Are the RSC right that ‘Much ado about nothing’ was once known as ‘Love’s Labours Won’, the title they’re using for this production? I’m happy to leave that to the Shakespeare scholars. I didn’t feel they made a particularly strong case here for any direct Shakespearean link between the two plays, but they created plenty of links of their own, through set design, music, casting and costume. All these aspects succeeded marvellously in ‘Love’s Labours Lost’ and they’re no less successful here. The two productions taken together are a gloriously exuberant experience, whether or not there’s a lost link between them.
Perhaps more than anything I loved the set design, by Simon Higlett, with scenes sliding in and out and up and down, all directly based on nearby Charlecote Park.
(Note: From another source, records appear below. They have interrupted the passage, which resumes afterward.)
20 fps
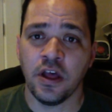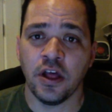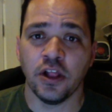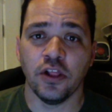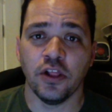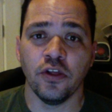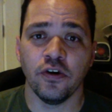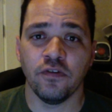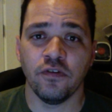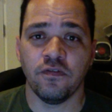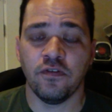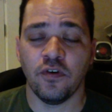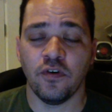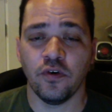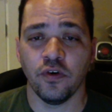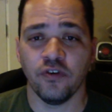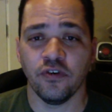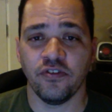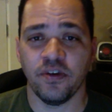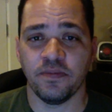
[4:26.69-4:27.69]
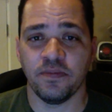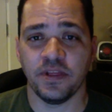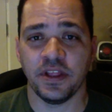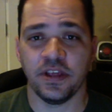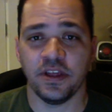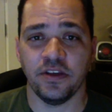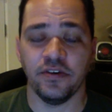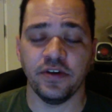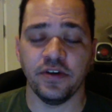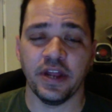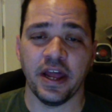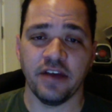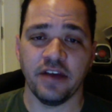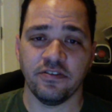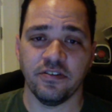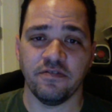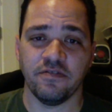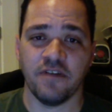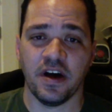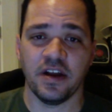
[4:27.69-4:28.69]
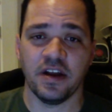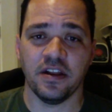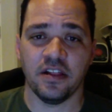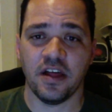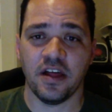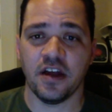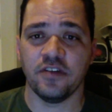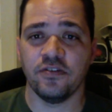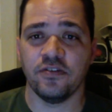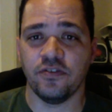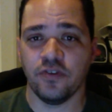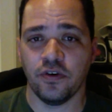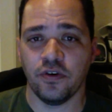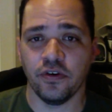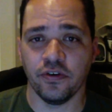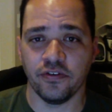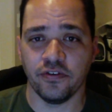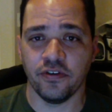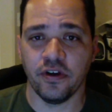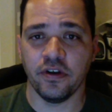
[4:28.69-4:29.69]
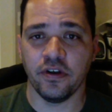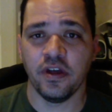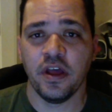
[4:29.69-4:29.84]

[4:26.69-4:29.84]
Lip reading: look for something that you can actually find a lot of tutorials on.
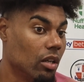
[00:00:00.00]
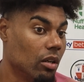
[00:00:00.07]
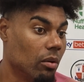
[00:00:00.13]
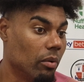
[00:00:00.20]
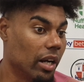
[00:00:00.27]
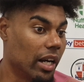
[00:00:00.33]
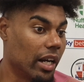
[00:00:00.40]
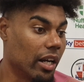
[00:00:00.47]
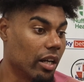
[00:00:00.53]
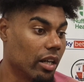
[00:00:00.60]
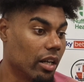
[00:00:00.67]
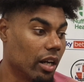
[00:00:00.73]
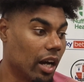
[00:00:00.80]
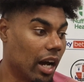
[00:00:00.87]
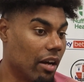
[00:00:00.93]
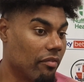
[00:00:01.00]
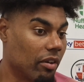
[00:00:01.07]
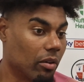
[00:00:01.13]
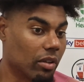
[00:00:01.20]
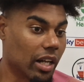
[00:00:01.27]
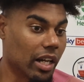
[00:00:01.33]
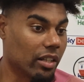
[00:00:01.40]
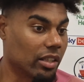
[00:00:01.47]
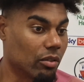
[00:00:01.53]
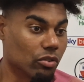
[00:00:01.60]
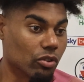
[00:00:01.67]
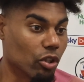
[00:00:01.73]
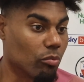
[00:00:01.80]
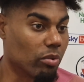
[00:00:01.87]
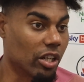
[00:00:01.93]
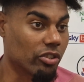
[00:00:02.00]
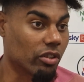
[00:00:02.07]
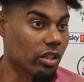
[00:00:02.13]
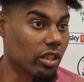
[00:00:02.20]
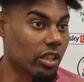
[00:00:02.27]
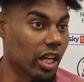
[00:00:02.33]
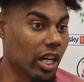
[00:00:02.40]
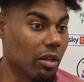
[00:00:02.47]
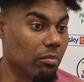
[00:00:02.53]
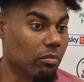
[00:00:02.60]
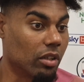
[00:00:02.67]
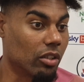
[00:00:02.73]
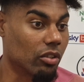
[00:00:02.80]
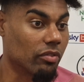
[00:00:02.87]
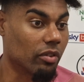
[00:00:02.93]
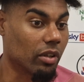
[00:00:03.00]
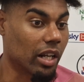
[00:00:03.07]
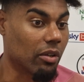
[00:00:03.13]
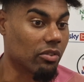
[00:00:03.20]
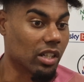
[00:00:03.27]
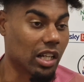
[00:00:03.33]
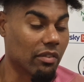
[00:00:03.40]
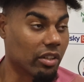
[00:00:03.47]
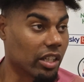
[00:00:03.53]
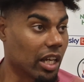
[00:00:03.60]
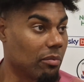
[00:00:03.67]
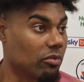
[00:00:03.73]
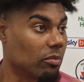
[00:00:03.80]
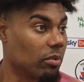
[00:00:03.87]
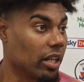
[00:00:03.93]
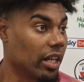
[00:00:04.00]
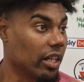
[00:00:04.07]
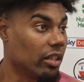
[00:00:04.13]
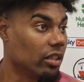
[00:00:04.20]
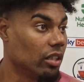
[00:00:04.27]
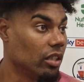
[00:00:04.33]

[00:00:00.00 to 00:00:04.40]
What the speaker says: where I felt that there was no pressure on the game. I just felt like it was another game to play.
A billiards table rises up from below, for Don John and Borachio to play on while plotting the downfall of the lovers; an entire chapel slides in from the back for the wedding scene, the drawing room dominated by a massive Christmas tree comes in and out repeatedly, and the family tomb rises and falls for Claudio to mourn at. To complete the visual effect, the men change from khaki battledress to bright red military dress jackets, to white tie and tails and then to long overcoats and homburg hats, while Michelle Terry as Beatrice starts as a World War I nurse before working her way through an entire wardrobe of Twenties costumes. The overall effect is stunning, with every scene almost posed as a tableau.
In pursuit of the perfect image, of course the Director, Christopher Luscombe, takes some liberties with the play. The initial pretence that the stately home has been converted to a military hospital, with Beatrice and Hero as nurses, lasts no longer than necessary to show off the costumes and establish the link with ‘Love’s Labour’s Lost’ (and ‘The Christmas Truce’) before they’re into other costumes and enjoying a house party – a slightly odd one too, in which characters dressed as servants dance freely with the guests. The scene where Benedick overhears the conversation staged for his benefit, is then played (brilliantly) as pure farce. Indeed the leading characters spend so much time playing for laughs that it’s a little hard to take them seriously in the tragedy of the chapel scene. And the introduction of a Christmas carol at the start of the second act seems little more than sentimentality.
Overall though the music is another strength of the production, as indeed is the standard of acting from a strong cast. I wasn’t entirely sure about the casting of Don Pedro, who seemed an unlikely rival suitor for Hero, and at one point veered dangerously close to looking and sounding like Bobby Ball playing Lee Mack’s Dad in ‘Not going out’. But Michelle Terry and Edward Bennett are excellent in the lead roles and I enjoyed David Horovitch’s performance as Leonato.
If it leads to performances like this, I’m happy for the RSC to call the play anything it wants.